[[ Records provided, beginning ]]

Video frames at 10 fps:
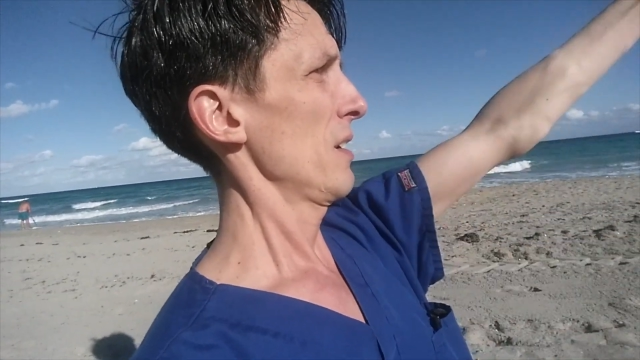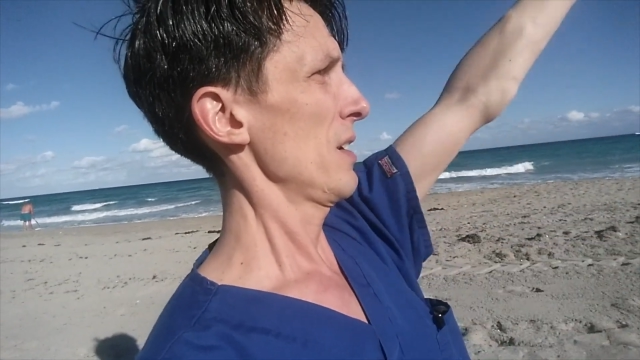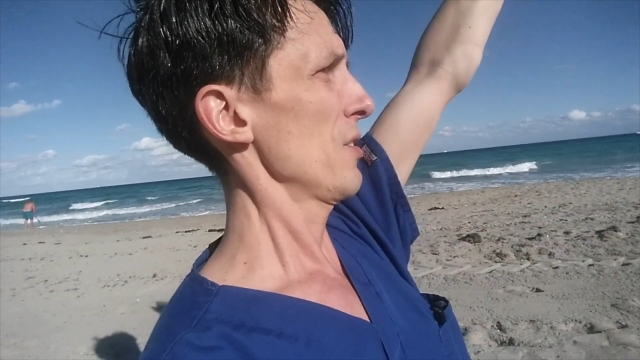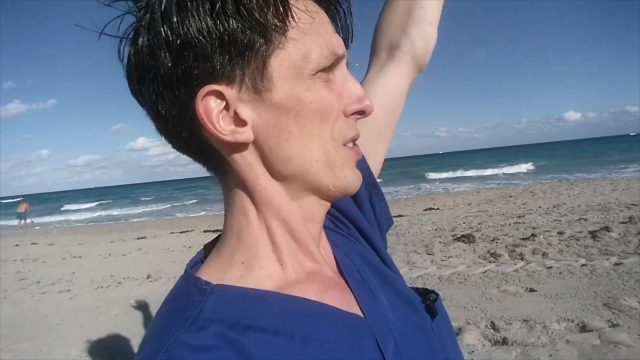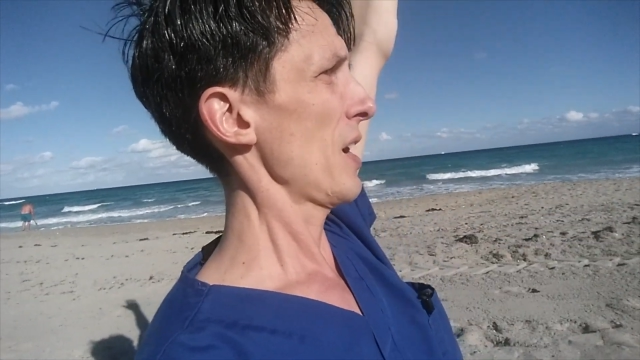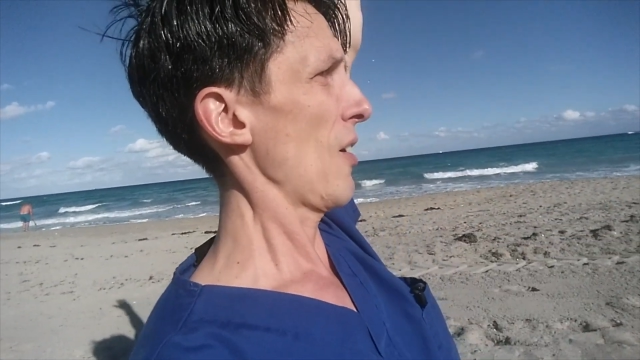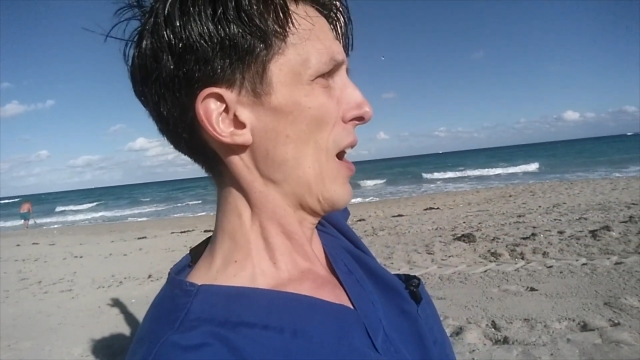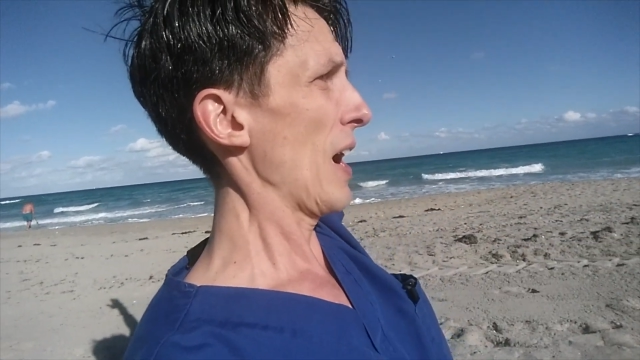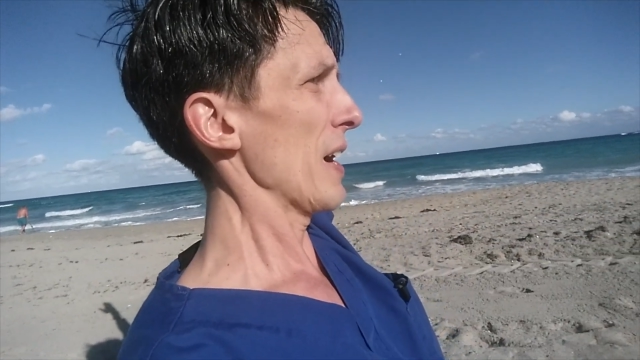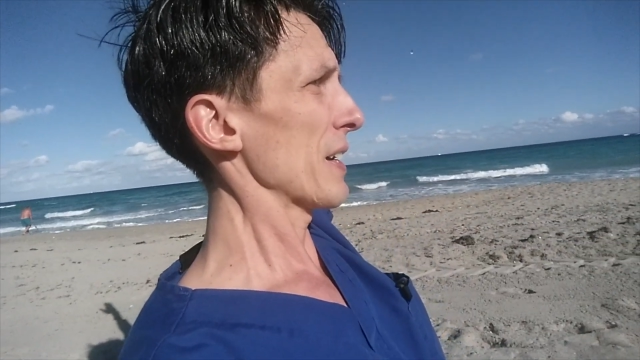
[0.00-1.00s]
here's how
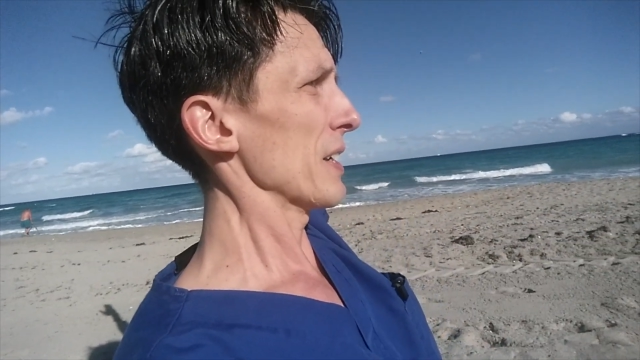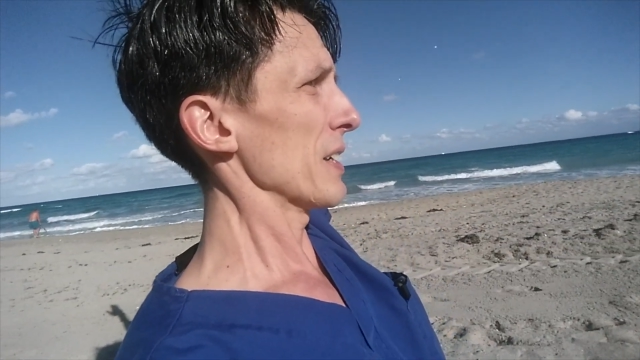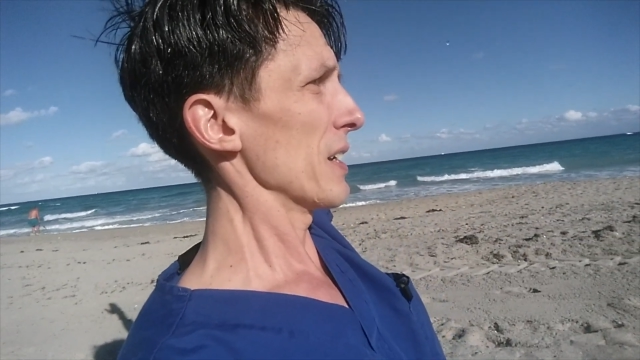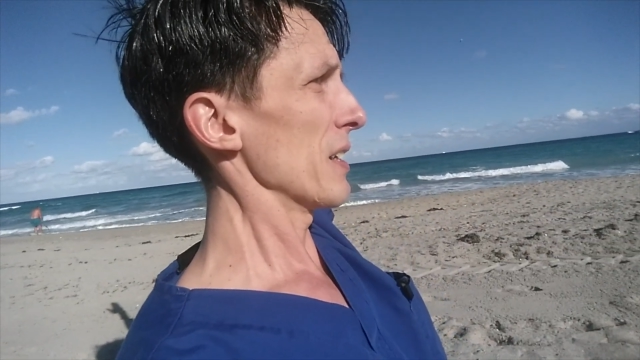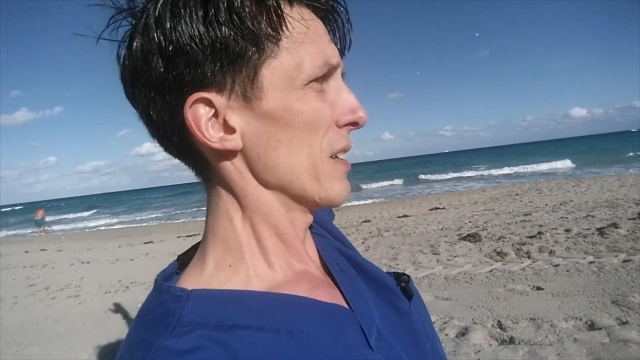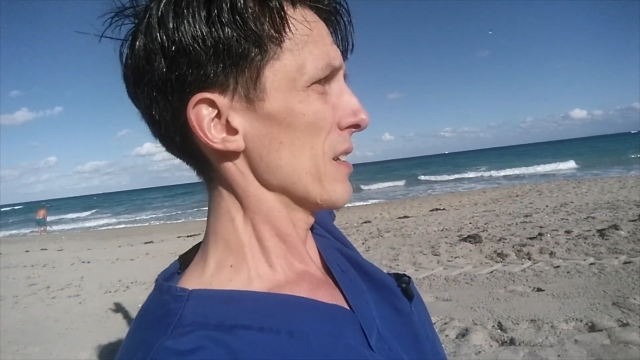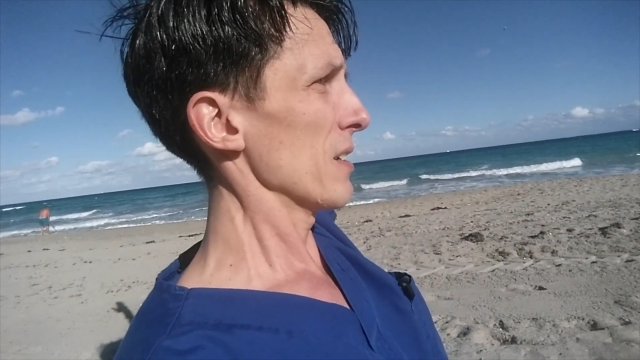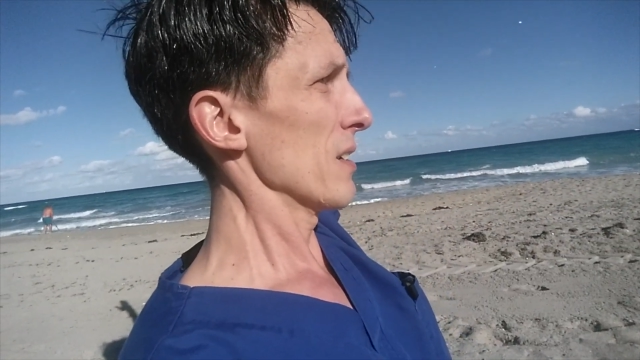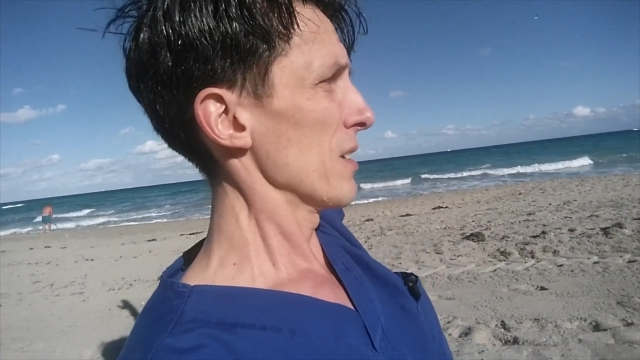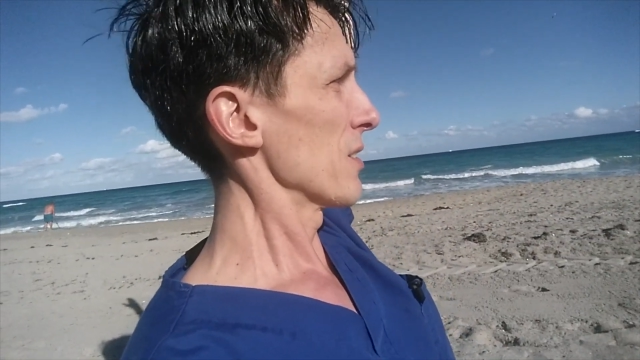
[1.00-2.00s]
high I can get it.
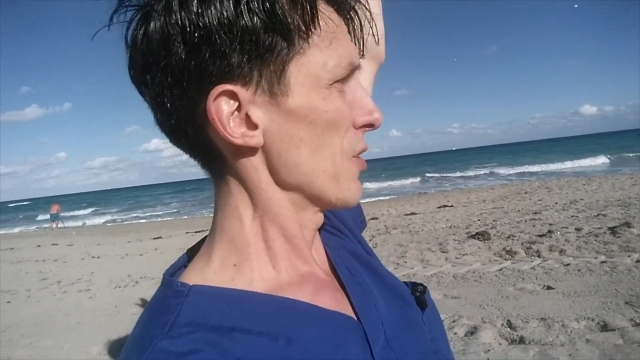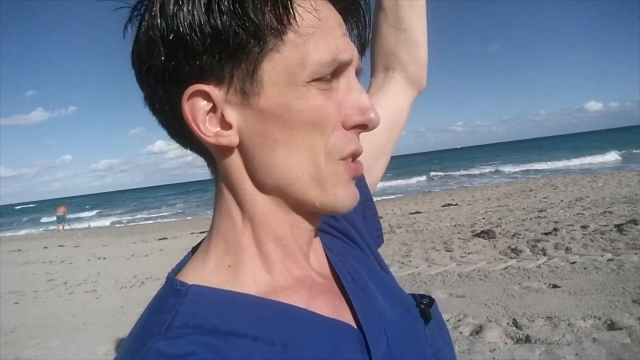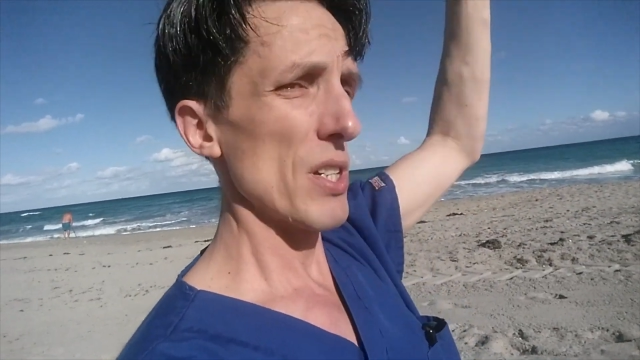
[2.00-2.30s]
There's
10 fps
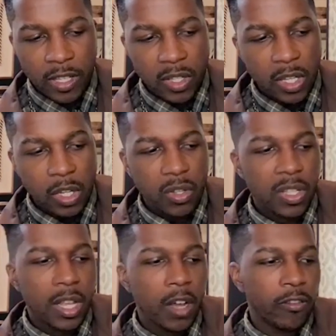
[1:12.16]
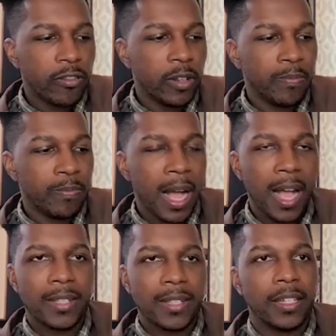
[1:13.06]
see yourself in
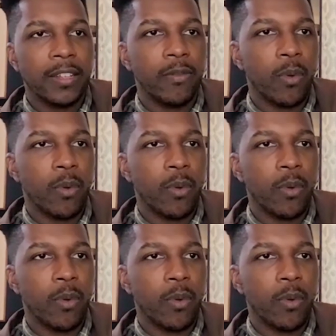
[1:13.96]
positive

[[ Records provided, end ]]

__Task item__.
Please ensure that the data above is repeated exactly, with no pictures in the copy.

__Response area__.
Video frames at 10 fps:
[0.00-1.00s]
here's how
[1.00-2.00s]
high I can get it.
[2.00-2.30s]
There's
10 fps
[1:12.16]
[1:13.06]
see yourself in
[1:13.96]
positive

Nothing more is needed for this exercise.